Reproduce the section of the listing that begins at the line containing "[00:00:02.00]" and finishes at the line containing "[00:00:09.35]". Include both end lines and nothing beyond them.

***** Given entries

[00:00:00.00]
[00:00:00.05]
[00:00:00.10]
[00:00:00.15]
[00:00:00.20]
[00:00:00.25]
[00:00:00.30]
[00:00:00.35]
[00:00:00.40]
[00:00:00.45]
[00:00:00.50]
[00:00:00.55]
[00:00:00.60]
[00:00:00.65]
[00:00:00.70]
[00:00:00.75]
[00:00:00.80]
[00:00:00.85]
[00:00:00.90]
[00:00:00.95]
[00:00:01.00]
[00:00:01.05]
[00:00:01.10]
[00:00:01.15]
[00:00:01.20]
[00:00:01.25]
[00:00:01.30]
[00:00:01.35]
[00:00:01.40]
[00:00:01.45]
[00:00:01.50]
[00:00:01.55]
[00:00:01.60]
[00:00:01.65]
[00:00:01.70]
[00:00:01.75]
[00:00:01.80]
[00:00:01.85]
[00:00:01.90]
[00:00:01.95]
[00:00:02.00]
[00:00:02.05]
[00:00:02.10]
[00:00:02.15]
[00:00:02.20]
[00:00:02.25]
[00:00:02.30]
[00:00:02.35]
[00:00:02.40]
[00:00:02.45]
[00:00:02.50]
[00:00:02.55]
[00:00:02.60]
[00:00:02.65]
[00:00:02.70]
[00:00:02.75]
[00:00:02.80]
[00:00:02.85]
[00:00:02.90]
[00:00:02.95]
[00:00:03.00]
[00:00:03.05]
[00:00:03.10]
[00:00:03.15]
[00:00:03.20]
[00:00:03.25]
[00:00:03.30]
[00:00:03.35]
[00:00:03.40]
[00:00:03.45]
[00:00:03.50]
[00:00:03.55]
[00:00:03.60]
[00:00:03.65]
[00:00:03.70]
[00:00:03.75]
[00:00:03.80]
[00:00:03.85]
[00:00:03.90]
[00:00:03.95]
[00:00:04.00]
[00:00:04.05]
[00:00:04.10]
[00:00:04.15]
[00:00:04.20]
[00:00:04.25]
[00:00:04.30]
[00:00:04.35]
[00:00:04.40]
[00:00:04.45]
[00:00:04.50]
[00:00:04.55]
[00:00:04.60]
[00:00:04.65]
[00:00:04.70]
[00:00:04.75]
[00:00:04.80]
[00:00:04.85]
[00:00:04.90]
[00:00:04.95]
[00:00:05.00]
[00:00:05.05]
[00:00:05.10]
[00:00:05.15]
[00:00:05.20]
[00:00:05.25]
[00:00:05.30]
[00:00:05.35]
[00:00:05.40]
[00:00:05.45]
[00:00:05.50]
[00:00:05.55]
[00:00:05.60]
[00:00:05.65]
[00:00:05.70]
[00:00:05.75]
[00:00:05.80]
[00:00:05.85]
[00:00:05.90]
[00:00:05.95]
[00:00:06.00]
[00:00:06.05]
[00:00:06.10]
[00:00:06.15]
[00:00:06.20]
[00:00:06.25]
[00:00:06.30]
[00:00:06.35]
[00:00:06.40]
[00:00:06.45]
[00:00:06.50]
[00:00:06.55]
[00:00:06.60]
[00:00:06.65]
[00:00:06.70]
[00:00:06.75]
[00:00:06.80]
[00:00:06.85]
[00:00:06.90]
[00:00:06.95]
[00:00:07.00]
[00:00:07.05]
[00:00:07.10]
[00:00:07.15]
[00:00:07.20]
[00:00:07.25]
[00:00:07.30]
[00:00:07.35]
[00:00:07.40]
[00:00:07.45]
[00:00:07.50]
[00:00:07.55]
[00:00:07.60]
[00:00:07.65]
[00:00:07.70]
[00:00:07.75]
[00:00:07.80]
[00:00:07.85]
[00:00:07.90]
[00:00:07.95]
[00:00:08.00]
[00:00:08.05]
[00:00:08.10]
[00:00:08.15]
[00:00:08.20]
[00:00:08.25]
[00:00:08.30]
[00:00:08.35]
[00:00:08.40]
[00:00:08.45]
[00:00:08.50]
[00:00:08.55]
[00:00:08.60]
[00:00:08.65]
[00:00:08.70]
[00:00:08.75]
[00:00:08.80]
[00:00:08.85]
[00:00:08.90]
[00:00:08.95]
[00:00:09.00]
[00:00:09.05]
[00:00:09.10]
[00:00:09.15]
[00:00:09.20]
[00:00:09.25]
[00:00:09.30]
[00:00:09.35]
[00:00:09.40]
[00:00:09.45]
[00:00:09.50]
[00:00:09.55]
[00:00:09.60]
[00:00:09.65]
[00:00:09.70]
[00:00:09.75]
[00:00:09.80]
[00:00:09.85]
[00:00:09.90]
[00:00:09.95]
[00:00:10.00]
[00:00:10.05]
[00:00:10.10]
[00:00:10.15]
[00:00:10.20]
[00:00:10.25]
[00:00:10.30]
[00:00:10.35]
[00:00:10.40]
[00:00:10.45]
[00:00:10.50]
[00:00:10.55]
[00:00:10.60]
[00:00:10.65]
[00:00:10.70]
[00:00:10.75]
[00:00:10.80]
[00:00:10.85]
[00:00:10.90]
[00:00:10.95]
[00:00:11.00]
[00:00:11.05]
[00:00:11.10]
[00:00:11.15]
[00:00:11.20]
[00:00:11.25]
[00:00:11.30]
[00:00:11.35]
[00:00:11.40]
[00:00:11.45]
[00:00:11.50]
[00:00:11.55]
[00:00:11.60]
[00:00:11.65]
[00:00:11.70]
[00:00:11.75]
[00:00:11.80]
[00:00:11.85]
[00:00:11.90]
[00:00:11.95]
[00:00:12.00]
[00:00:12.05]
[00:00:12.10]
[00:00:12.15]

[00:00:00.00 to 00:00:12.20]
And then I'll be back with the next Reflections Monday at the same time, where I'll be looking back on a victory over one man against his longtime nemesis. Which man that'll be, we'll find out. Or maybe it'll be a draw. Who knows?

**********

Reply to the task
[00:00:02.00]
[00:00:02.05]
[00:00:02.10]
[00:00:02.15]
[00:00:02.20]
[00:00:02.25]
[00:00:02.30]
[00:00:02.35]
[00:00:02.40]
[00:00:02.45]
[00:00:02.50]
[00:00:02.55]
[00:00:02.60]
[00:00:02.65]
[00:00:02.70]
[00:00:02.75]
[00:00:02.80]
[00:00:02.85]
[00:00:02.90]
[00:00:02.95]
[00:00:03.00]
[00:00:03.05]
[00:00:03.10]
[00:00:03.15]
[00:00:03.20]
[00:00:03.25]
[00:00:03.30]
[00:00:03.35]
[00:00:03.40]
[00:00:03.45]
[00:00:03.50]
[00:00:03.55]
[00:00:03.60]
[00:00:03.65]
[00:00:03.70]
[00:00:03.75]
[00:00:03.80]
[00:00:03.85]
[00:00:03.90]
[00:00:03.95]
[00:00:04.00]
[00:00:04.05]
[00:00:04.10]
[00:00:04.15]
[00:00:04.20]
[00:00:04.25]
[00:00:04.30]
[00:00:04.35]
[00:00:04.40]
[00:00:04.45]
[00:00:04.50]
[00:00:04.55]
[00:00:04.60]
[00:00:04.65]
[00:00:04.70]
[00:00:04.75]
[00:00:04.80]
[00:00:04.85]
[00:00:04.90]
[00:00:04.95]
[00:00:05.00]
[00:00:05.05]
[00:00:05.10]
[00:00:05.15]
[00:00:05.20]
[00:00:05.25]
[00:00:05.30]
[00:00:05.35]
[00:00:05.40]
[00:00:05.45]
[00:00:05.50]
[00:00:05.55]
[00:00:05.60]
[00:00:05.65]
[00:00:05.70]
[00:00:05.75]
[00:00:05.80]
[00:00:05.85]
[00:00:05.90]
[00:00:05.95]
[00:00:06.00]
[00:00:06.05]
[00:00:06.10]
[00:00:06.15]
[00:00:06.20]
[00:00:06.25]
[00:00:06.30]
[00:00:06.35]
[00:00:06.40]
[00:00:06.45]
[00:00:06.50]
[00:00:06.55]
[00:00:06.60]
[00:00:06.65]
[00:00:06.70]
[00:00:06.75]
[00:00:06.80]
[00:00:06.85]
[00:00:06.90]
[00:00:06.95]
[00:00:07.00]
[00:00:07.05]
[00:00:07.10]
[00:00:07.15]
[00:00:07.20]
[00:00:07.25]
[00:00:07.30]
[00:00:07.35]
[00:00:07.40]
[00:00:07.45]
[00:00:07.50]
[00:00:07.55]
[00:00:07.60]
[00:00:07.65]
[00:00:07.70]
[00:00:07.75]
[00:00:07.80]
[00:00:07.85]
[00:00:07.90]
[00:00:07.95]
[00:00:08.00]
[00:00:08.05]
[00:00:08.10]
[00:00:08.15]
[00:00:08.20]
[00:00:08.25]
[00:00:08.30]
[00:00:08.35]
[00:00:08.40]
[00:00:08.45]
[00:00:08.50]
[00:00:08.55]
[00:00:08.60]
[00:00:08.65]
[00:00:08.70]
[00:00:08.75]
[00:00:08.80]
[00:00:08.85]
[00:00:08.90]
[00:00:08.95]
[00:00:09.00]
[00:00:09.05]
[00:00:09.10]
[00:00:09.15]
[00:00:09.20]
[00:00:09.25]
[00:00:09.30]
[00:00:09.35]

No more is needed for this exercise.